Counting sheep

Mowing (the focus of this issue) is probably the most labor-intensive operation of all grounds-care tasks-but it also has the greatest immediate impact on the visual appeal of your grounds. Whether it's a golf green, athletic field or residential property, the cut and quality of the turf is one of the most important determinants of the usability and aesthetics of the outdoor facility.

Although we have made great strides in mowing maintenance since Edwin Budding's introduction of the lawn mower some 170 years ago, mowing equipment still requires labor to operate it. With the unemployment rate at its lowest in 30 years, we are faced with a humongous labor shortage-a fact certainly felt by grounds managers.

To deal with labor woes, grounds managers are looking to more productive mowing units, and manufacturers are responding with designs to meet their needs. Take zero-turn mowers, for instance. Their sales have skyrocketed in recent years. It seems with every week that goes by, a new model is introduced. In fact, in this issue, we have included a special insert on zero-turn mower specs to help you find the model that best suits your needs. Their maneuverability, speed and creature comforts make them more productive, which means that you can get by with a smaller labor force to handle the mowing.

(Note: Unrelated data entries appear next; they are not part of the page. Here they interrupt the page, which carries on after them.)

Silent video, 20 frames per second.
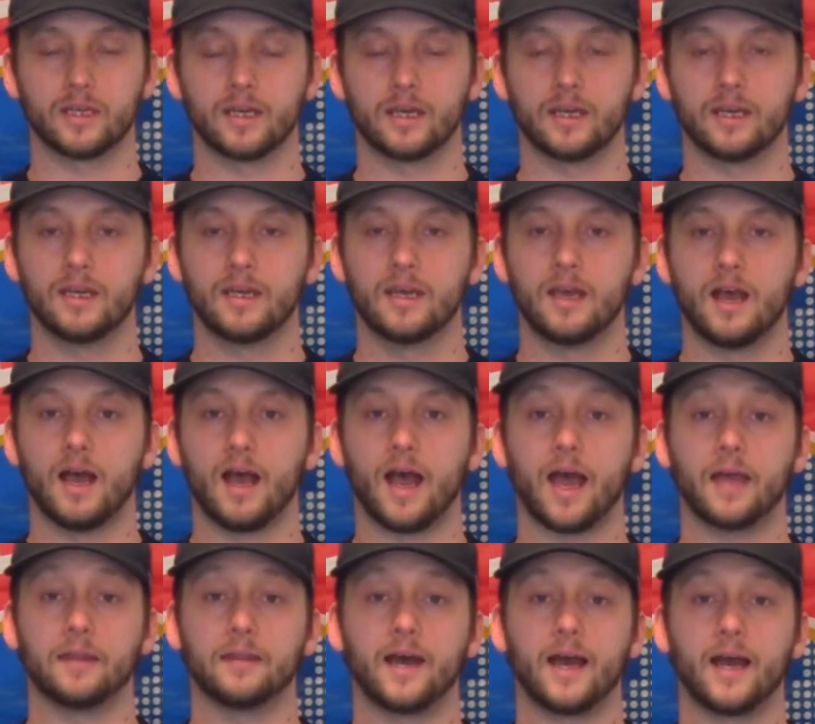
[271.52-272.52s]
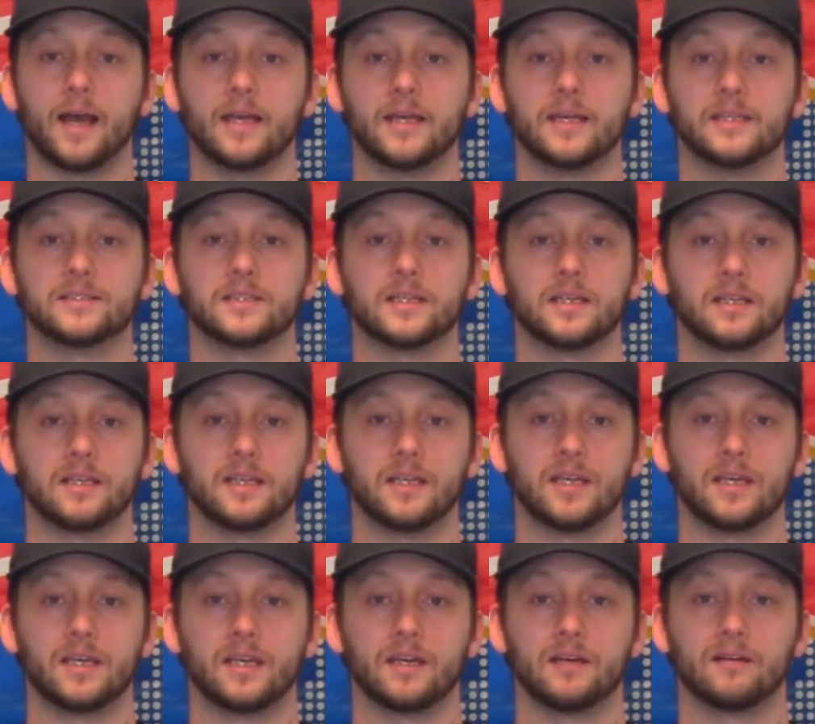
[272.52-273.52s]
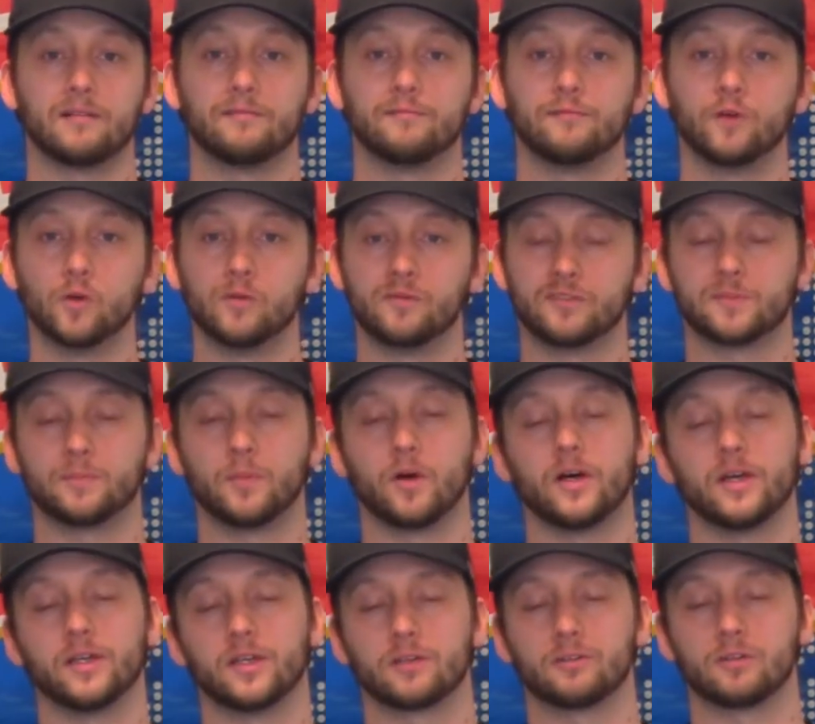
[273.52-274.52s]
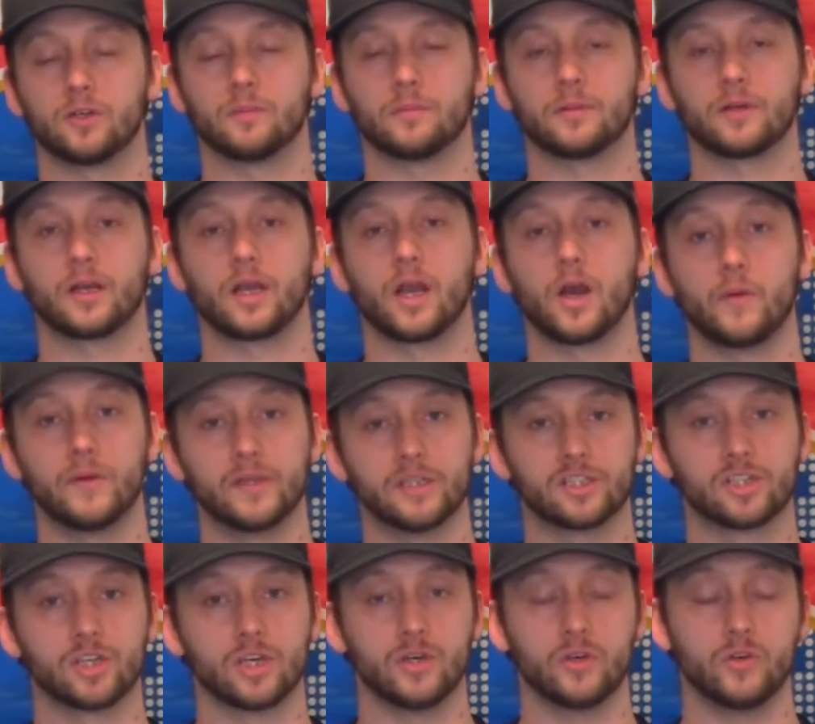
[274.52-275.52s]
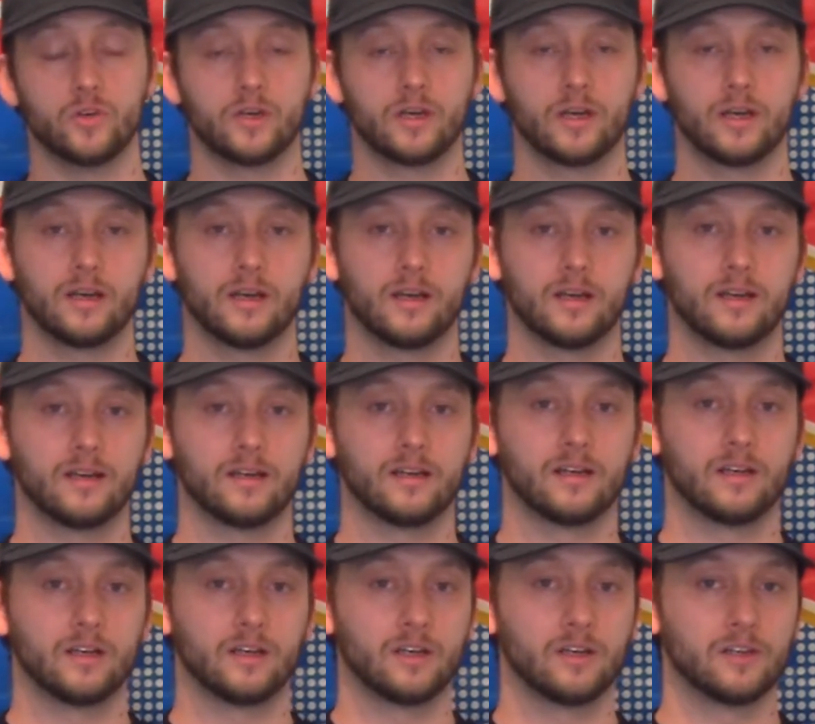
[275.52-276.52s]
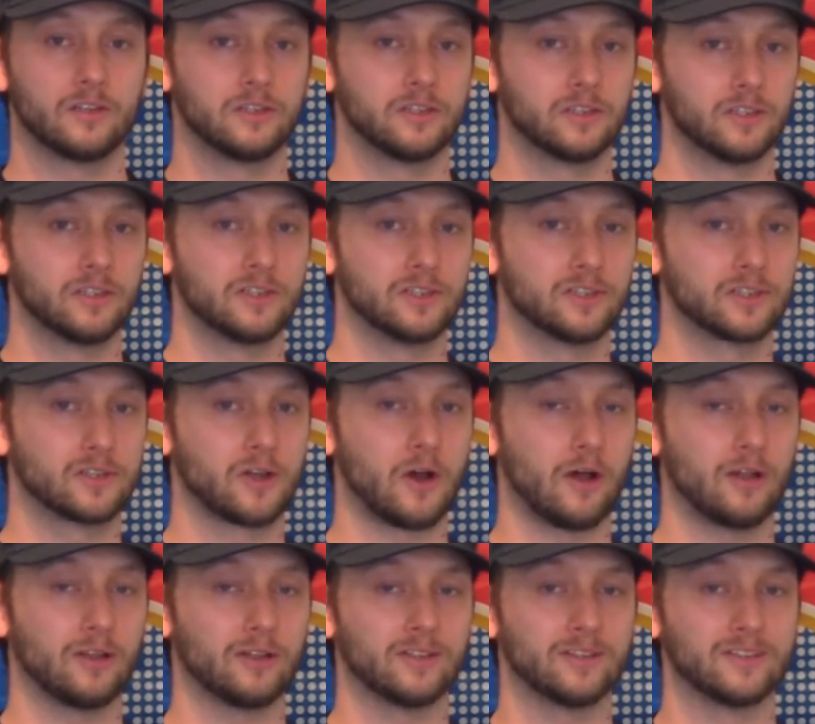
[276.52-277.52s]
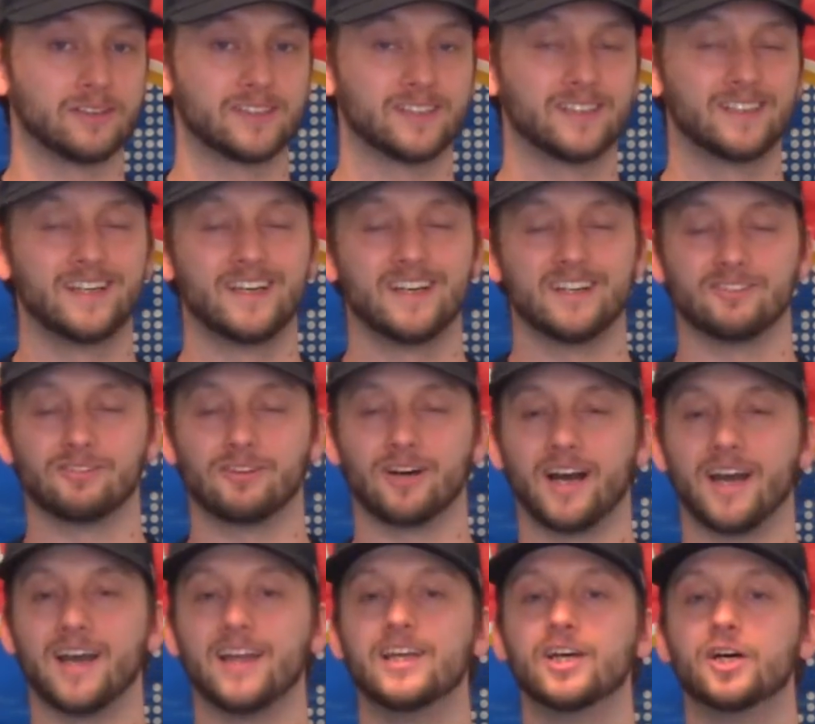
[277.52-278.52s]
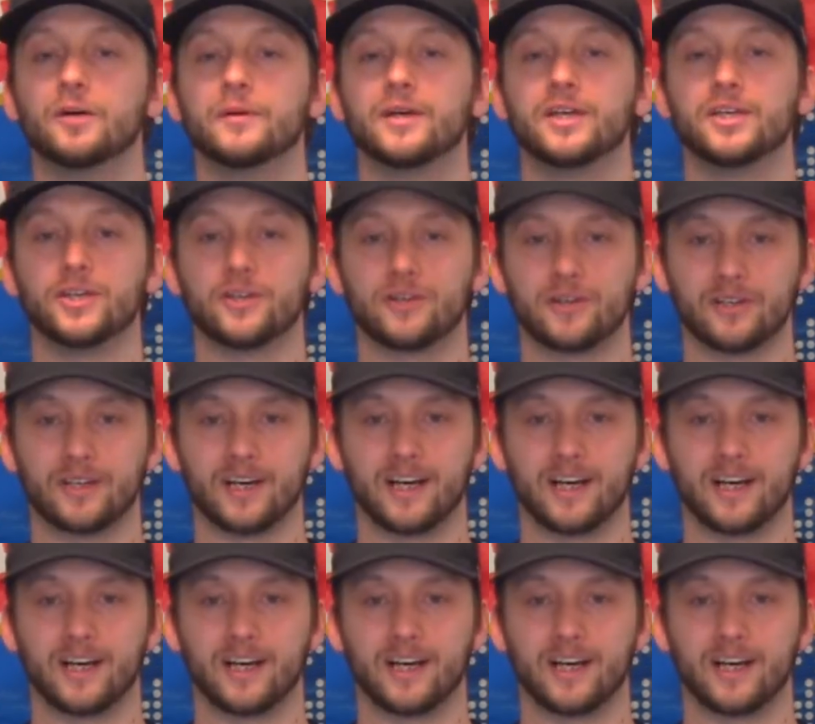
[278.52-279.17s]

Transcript: here, and that is the fourth spot in the group, going to Scotland. Right, a little bit of Euro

I'm sure the innovations are far from over. With computer technology, global positioning systems and robotics, we may be looking at laborless mowing someday. Sounds like something out of Popular Mechanics magazine, doesn't it? But it isn't too far-fetched when you remember we had laborless mowing units quite a while back. They were called sheep. Don't laugh, they may be coming back. I recall a Vermont turfgrass researcher who suggested about 20 years ago that we take another look at sheep as a biological and sustainable alternative for mowing highway medians. I can see the road signs now: "Counting sheep may be hazardous to your health."

Kicking off this issue is an overview of the evolution of the lawnmower and some insights on where designs are headed (page 16). Learn what mower-design gurus are dreaming up for the future.

Although zero-turns are coming on strong, intermediate walk-behind rotaries still remain popular for handling turf in tight confines littered with obstructions. With the speed and tight turns these mowers are capable of, they can slalom between obstacles while maintaining respectable productivity. Turn to page 36 for a description of intermediate mowers from which you can choose.

Aside from the area of turf you maintain, there are other important factors that come into play that determine your need to mow. Weather and fertility come to mind as obvious factors, but you also have to consider the turfgrass species you have on your site. Some grow rapidly and require frequent mowing, but others are slower growing. Dr. Bridget Ruemmele, a turfgrass researcher at the University of Rhode Island, compares growth characteristics of turfgrass species in "Watching grass grow," (page 28).